One is a natural environment for eggs to hatch, while the other is a human contrived environment>
 
Incubator size an down time has something to do with it too. If you have a small incubator that you use every now an then then its no big deal to put unwashed eggs in it an sterilize the incubator between hatches. But mine is large with eggs hatching every week so shutting it down an cleaning it means a 3 week gap in hatching, not to mention how much work it is to actually clean it. Its just easier to try to clean everything going in than to shutdown an clean out something I shouldn't have put in in the first place.
 
I'm pretty sure he doesn't mean 35*C. Once you're over 20*C (70*F) the embryos start developing and you start getting deaths. "Room temperature" is only OK if your room is 65 or under.

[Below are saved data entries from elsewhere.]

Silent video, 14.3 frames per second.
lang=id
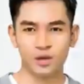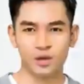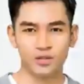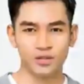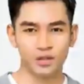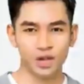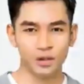
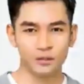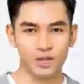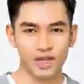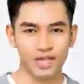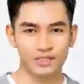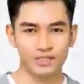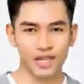Kemeja
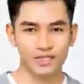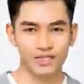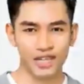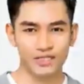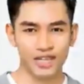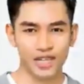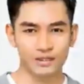putih
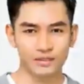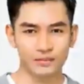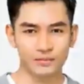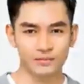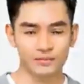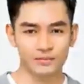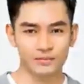untuk wanita
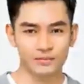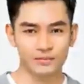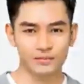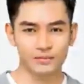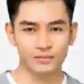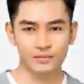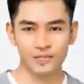bagian
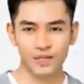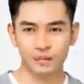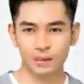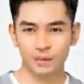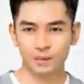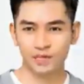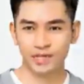dalam
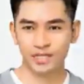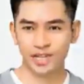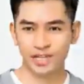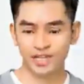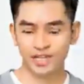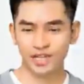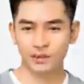terlihat lebih
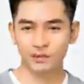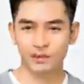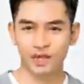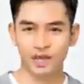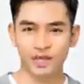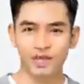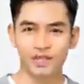rapi dan
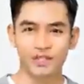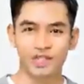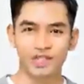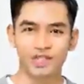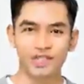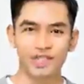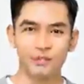rapi
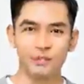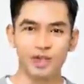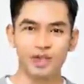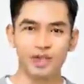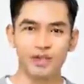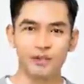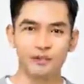jika
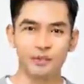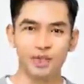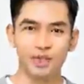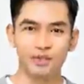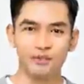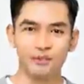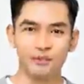dipadankan
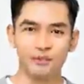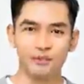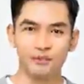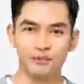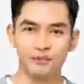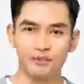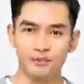dengan warna
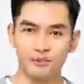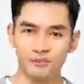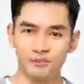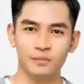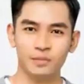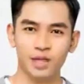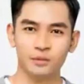hitam
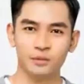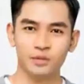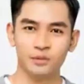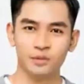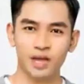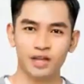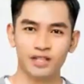dan
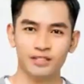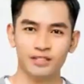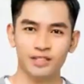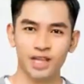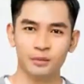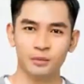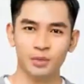putih.
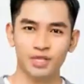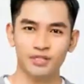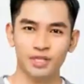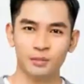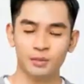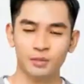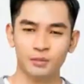
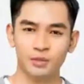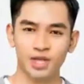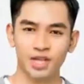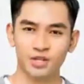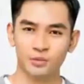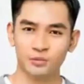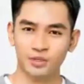Rok hitam
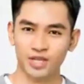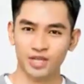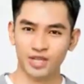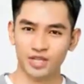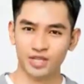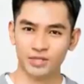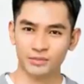pendek
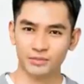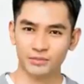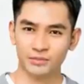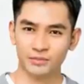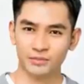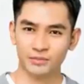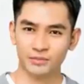dengan ketat
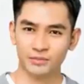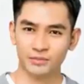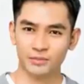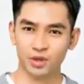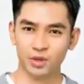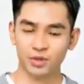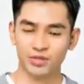menguraikan
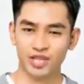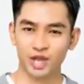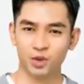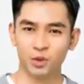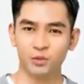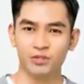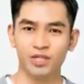
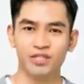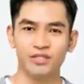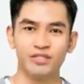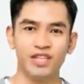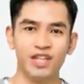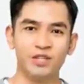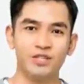garis-garis yang
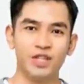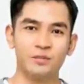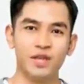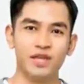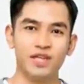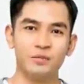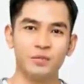hampir
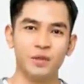sempurna.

I think that's a lot more common in the UK than it is in the US during the summer! In the US, once your room temp goes over 65 - which for a lot of us is year-round and for almost everybody is during the summer - you're looking at a need to either store them in some cooler place or bite the bullet and put them in the fridge. All the wine fridges that people buy to make incubators might actually do better intact, as storage chillers.

His other advice - well, I know you love the magazine, but pointy-end-up is just plain wrong. And tilting versus turning (that is, where tilting equals one end staying in the same place and the other end moving, whereas in turning both ends move) has actually been studied and shown to fail. You can't use lukewarm water because that actually forces bacteria into the egg.

I do totally agree that you need to start with a really clean incubator, so he's got one.

I think that of course everybody needs to tweak any process. But I hate to have people using that as the answer to everything. When it comes to stuff like bacteria and eggs, it's not just one study - it's fifty or sixty or seventy studies, going back decades, rooms and rooms of people saying "Didn't work for me," "Me neither," "Nope, we tried it and it failed," "Yeah, we had the same result," and so me standing up and saying "Oh, those are just STUDIES, nobody can trust STUDIES," seems kind of counterproductive to me. Why either reinvent the wheel or throw myself off the cliff because I refuse to believe that wheels exist?